British artist (1729–1807)

Frances Reynolds (6 June 1729 - 1 November 1807 London) was a British artist, and the youngest sister of Sir Joshua Reynolds.

==Life==
She was born in 1729 and later kept Sir Joshua's house for many years after he came to London, and employed herself in miniature and other painting. But when her nieces, the Misses Palmer, were old enough to take her place, she (some point before 15 February 1779) left his house forever. The separation from her brother caused her lasting regret.

Her brother made her an allowance, and she went first to Devon; and then, in 1768, to stay with a Miss Flint in Paris, where Reynolds visited her. She later lived as a lodger of Dr. John Hoole, whose portrait, prefixed to the first edition of his translation of Ariosto, was painted by her.

On her brother's death in 1792 she took a large house in Queen Square, London, where she exhibited her own works, and where she died, unmarried, on 1 November 1807.

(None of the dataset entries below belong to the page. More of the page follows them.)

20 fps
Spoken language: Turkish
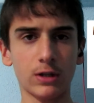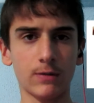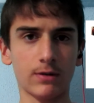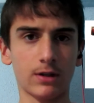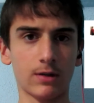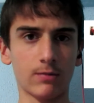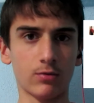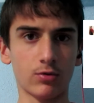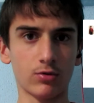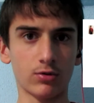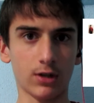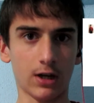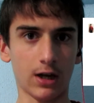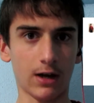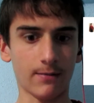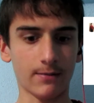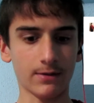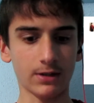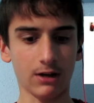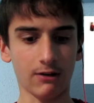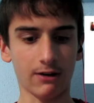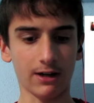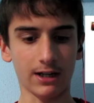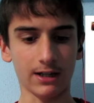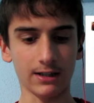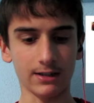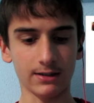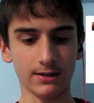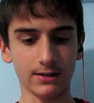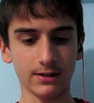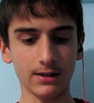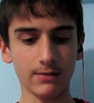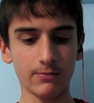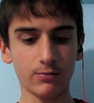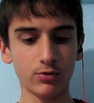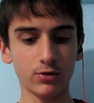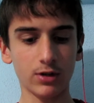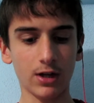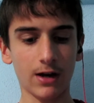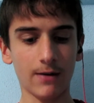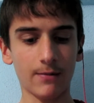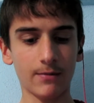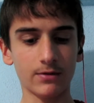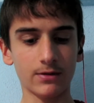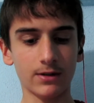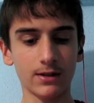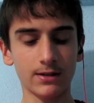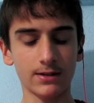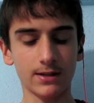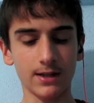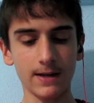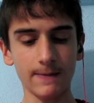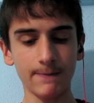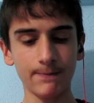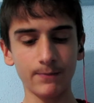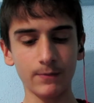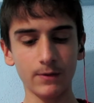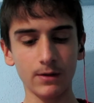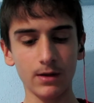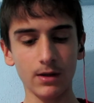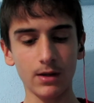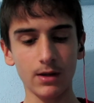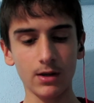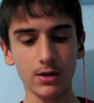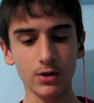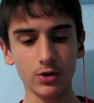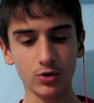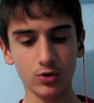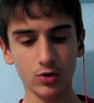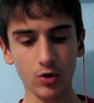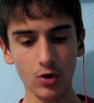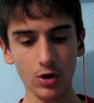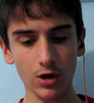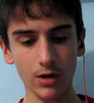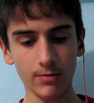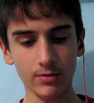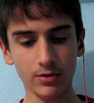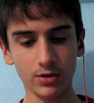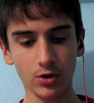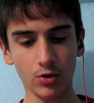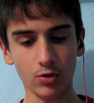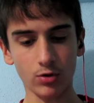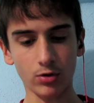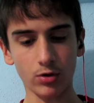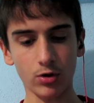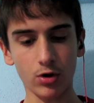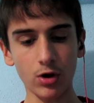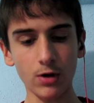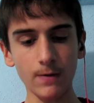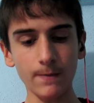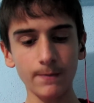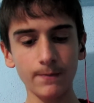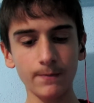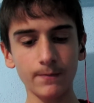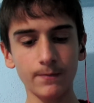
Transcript: Tabii ki bunun devamı da var aslında. Bunun devamında ise şöyle bir şey oluyor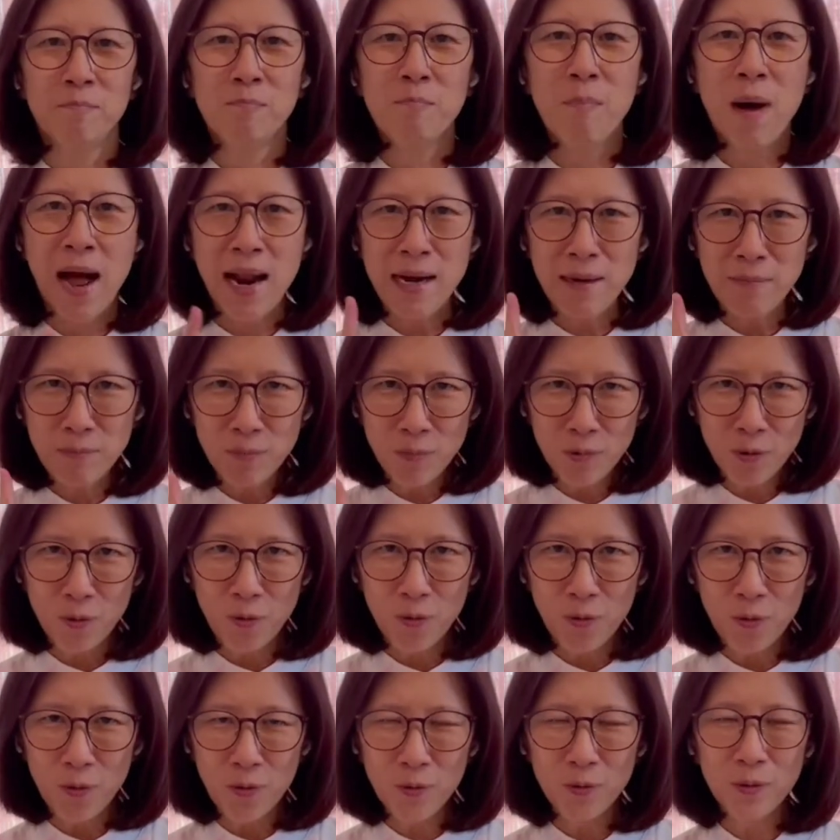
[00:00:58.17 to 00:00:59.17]
มันหมู
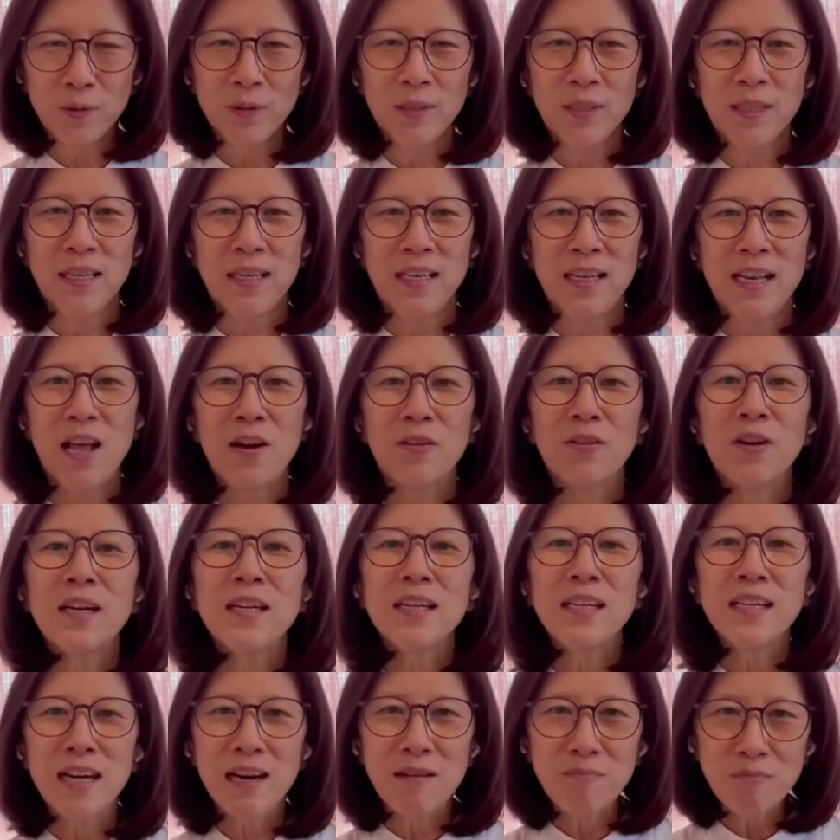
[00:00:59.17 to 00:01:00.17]
แล้วก็
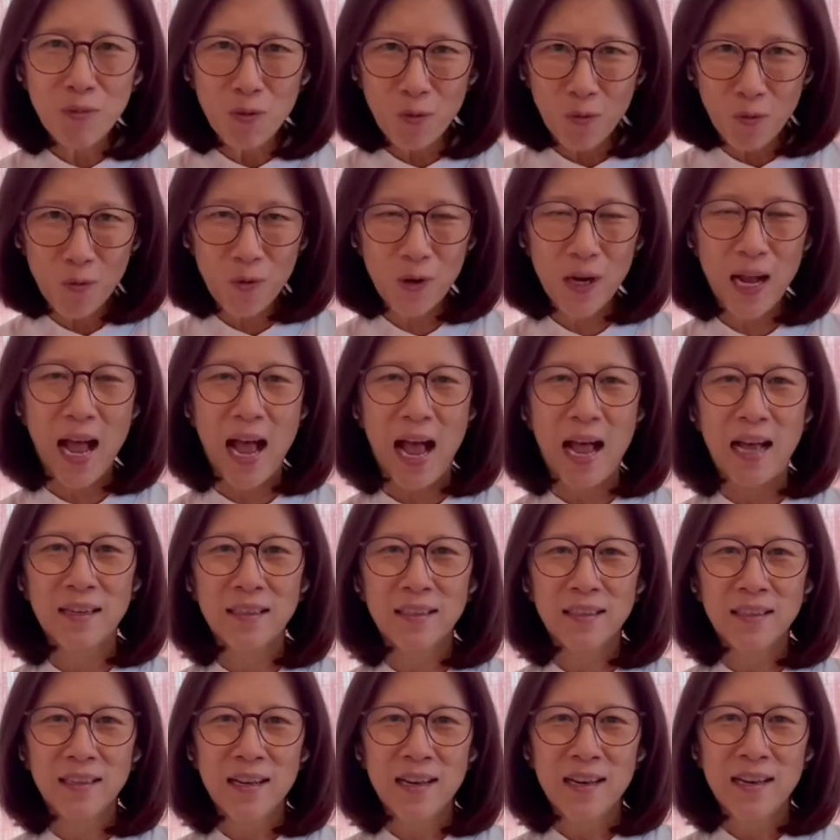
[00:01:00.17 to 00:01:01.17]
เนื้อหมูค่ะ
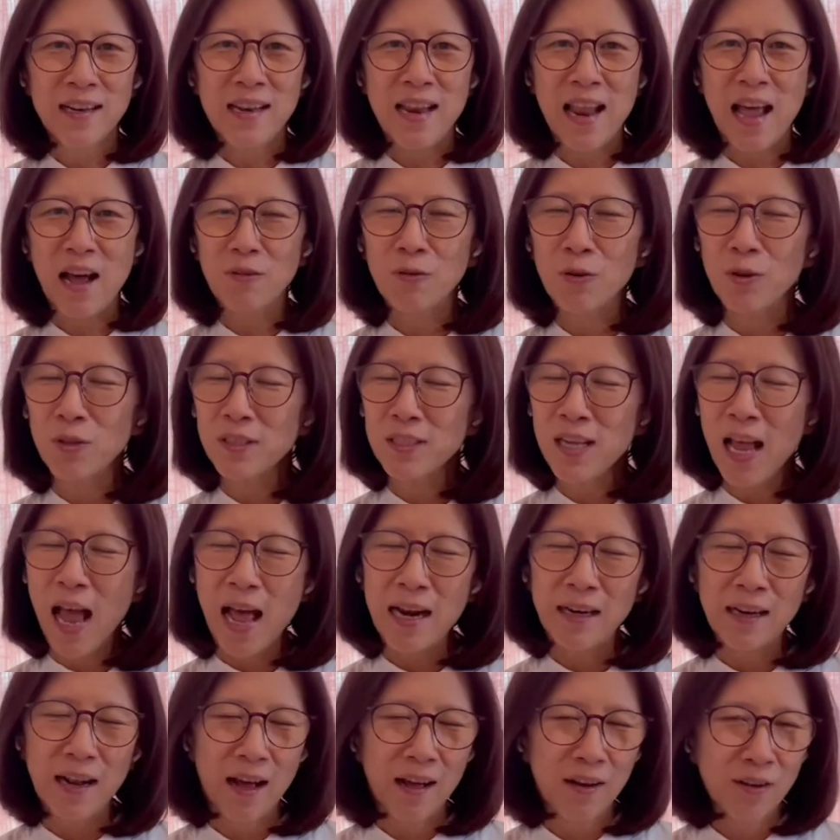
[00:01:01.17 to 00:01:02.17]
แล้รสชา
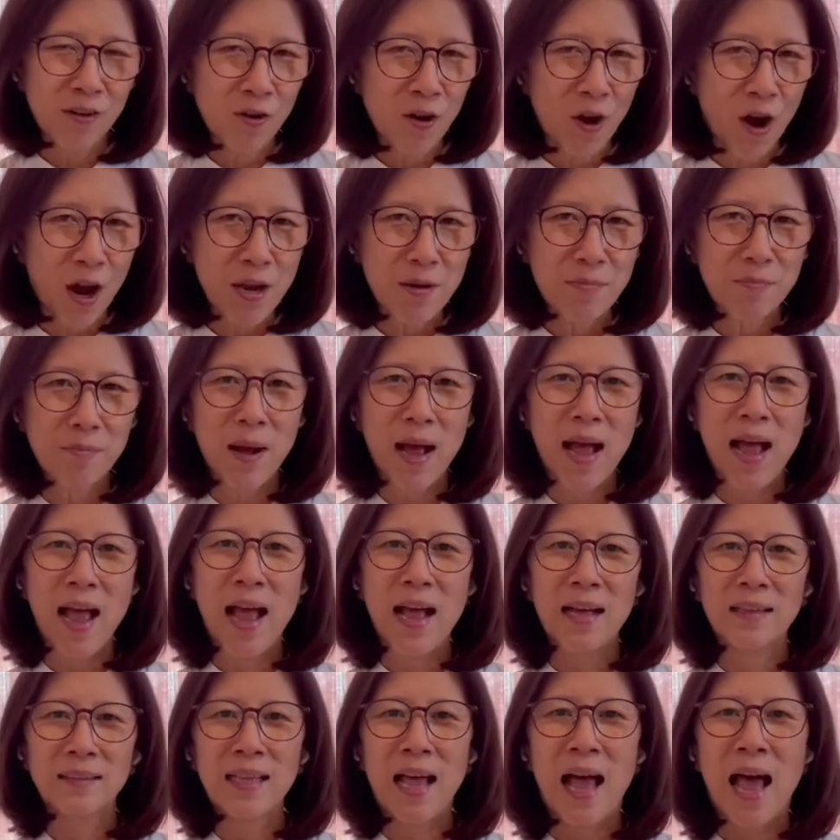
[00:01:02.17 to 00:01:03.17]
ติอร่อยมา
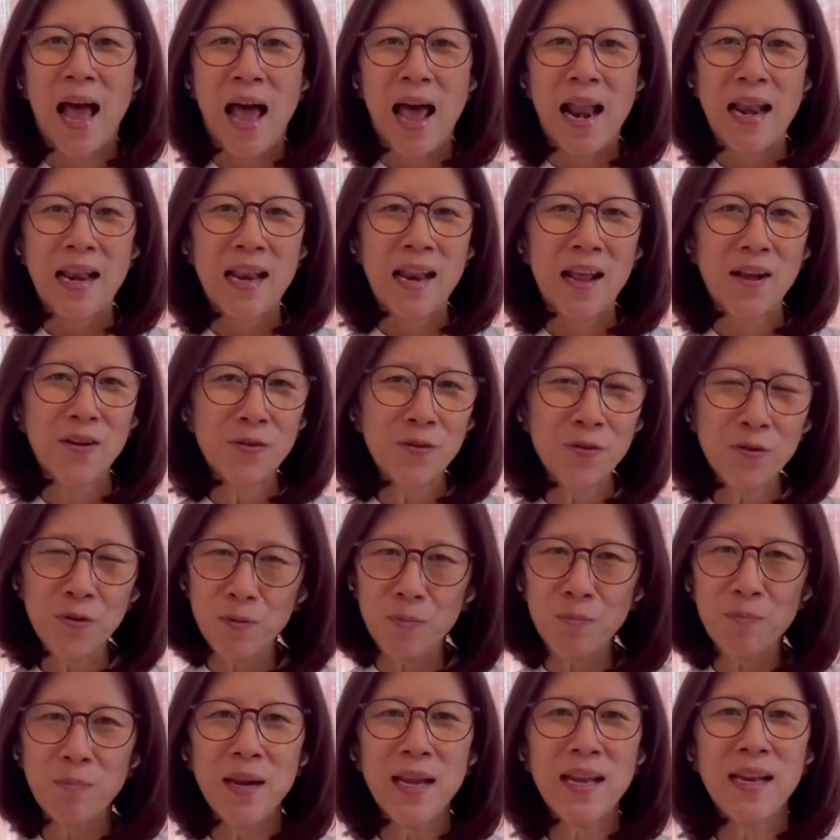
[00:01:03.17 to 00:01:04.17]
ก ทานแล้วหยุด
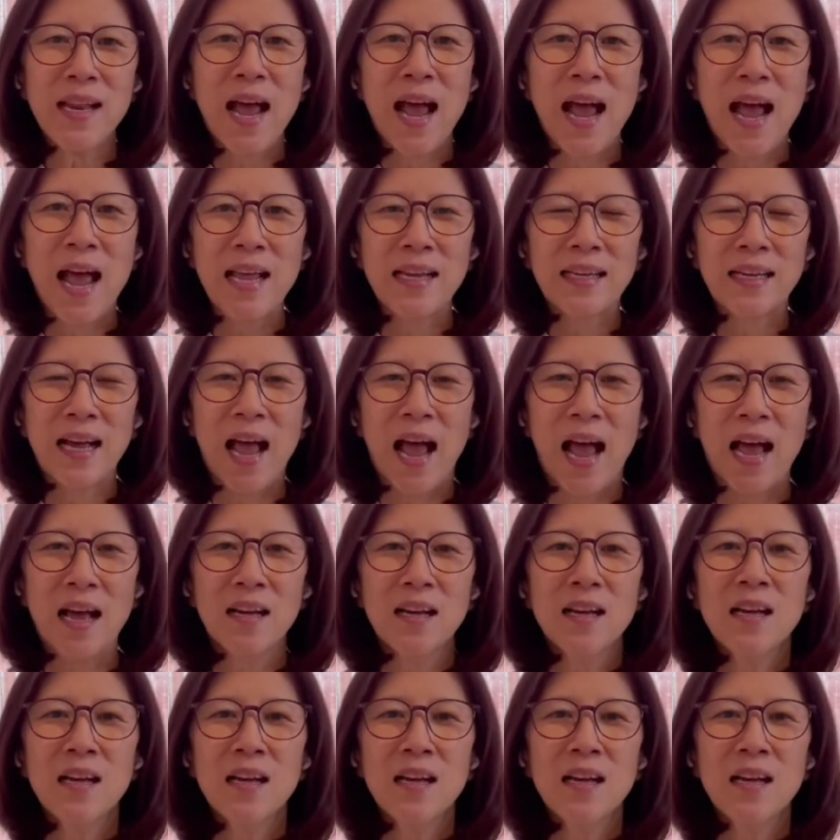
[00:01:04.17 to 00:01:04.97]
ไม่ได้ค่ะ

Their other siblings included Mary Palmer and Elizabeth Johnson.

==Works==
Of her work, Sir Joshua, speaking of the copies which she made of his pictures, says " "they make other people laugh and me cry;" but a letter of James Northcote's says that "she paints very fine, both history and portrait." Samuel Johnson, who was very fond of her, and visited her in Dover Street, where she was living by herself in 1780, was not pleased with the portrait she made of himself in 1783, and called it his "grimly ghost."

On her literary work Johnson held mixed opinions. He was complimentary about her ‘Essay on Taste’ (privately printed, 1784). However, of her ‘Enquiry Concerning the Principles of Taste and of the Origins of Our Ideas of Beauty’(1785) he appears more critical of her reasoning. In the latter work, Reynolds writes:

The negro-race seems to be the farthest removed from the line of true cultivation of any of the human species; their defect of form and complexion being I imagine as strong an obstacle to their acquiring true taste (the produce of mental cultivation) as any natural defect, they may have in their intellectual faculties, for if as I have observed, the total ones of cultivation would preclude external beauty. The total want of beauty would preclude the power of cultivation. It appears to me to be inconceivable that the negro-race supposing their mental powers were on a level with other nations, could ever arrive at true taste, when their eye is accustomed only to objects so diametrically opposed to taste as the face and form of Negroes are!

Johnson, an outspoken critic of slavery on moral and philosophical grounds, commented on a draft of Reynolds's text, “Many of your notions seem not very clear in your own mind.” (Ibid.) Johnson, notably, was also a strong supporter of Francis Barber, his Jamaican manservant whom he educated and named his heir.

All his letters to her and about her show interest in his ‘Renny dear.’ He left her a book as a legacy. She printed a ‘Melancholy Tale’ in verse in 1790.